- Excerpted records -
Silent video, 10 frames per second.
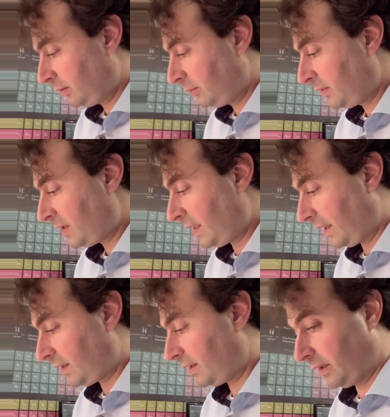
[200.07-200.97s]

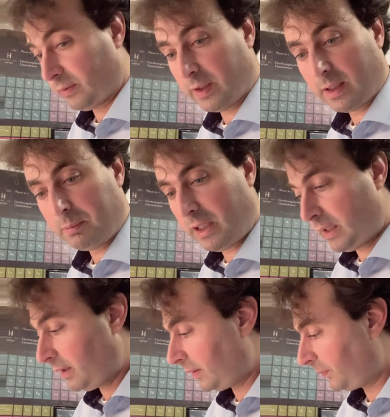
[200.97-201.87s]
sets that we can
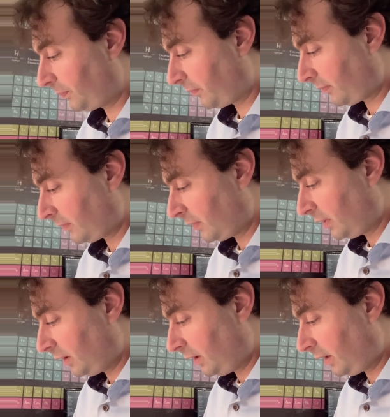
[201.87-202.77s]
make,
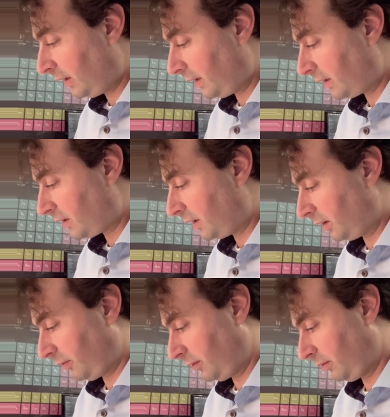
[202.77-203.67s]
and that is
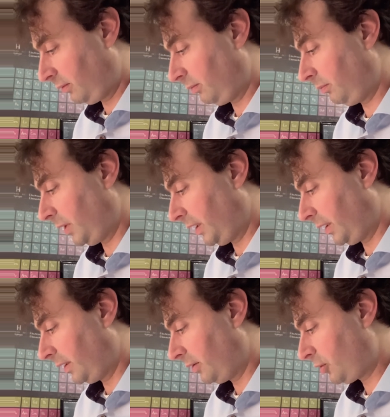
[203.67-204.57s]
given
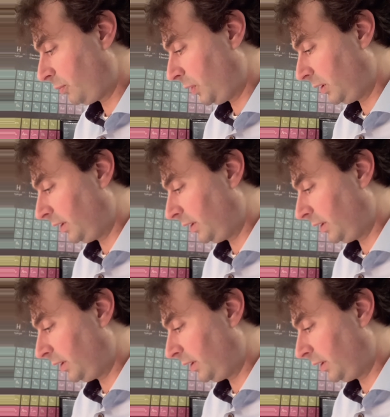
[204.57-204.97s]
by small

- Exercise aim -
Every entry above needs to be printed again exactly, with its pictures left out.

- Output -
Silent video, 10 frames per second.
[200.07-200.97s]

[200.97-201.87s]
sets that we can
[201.87-202.77s]
make,
[202.77-203.67s]
and that is
[203.67-204.57s]
given
[204.57-204.97s]
by small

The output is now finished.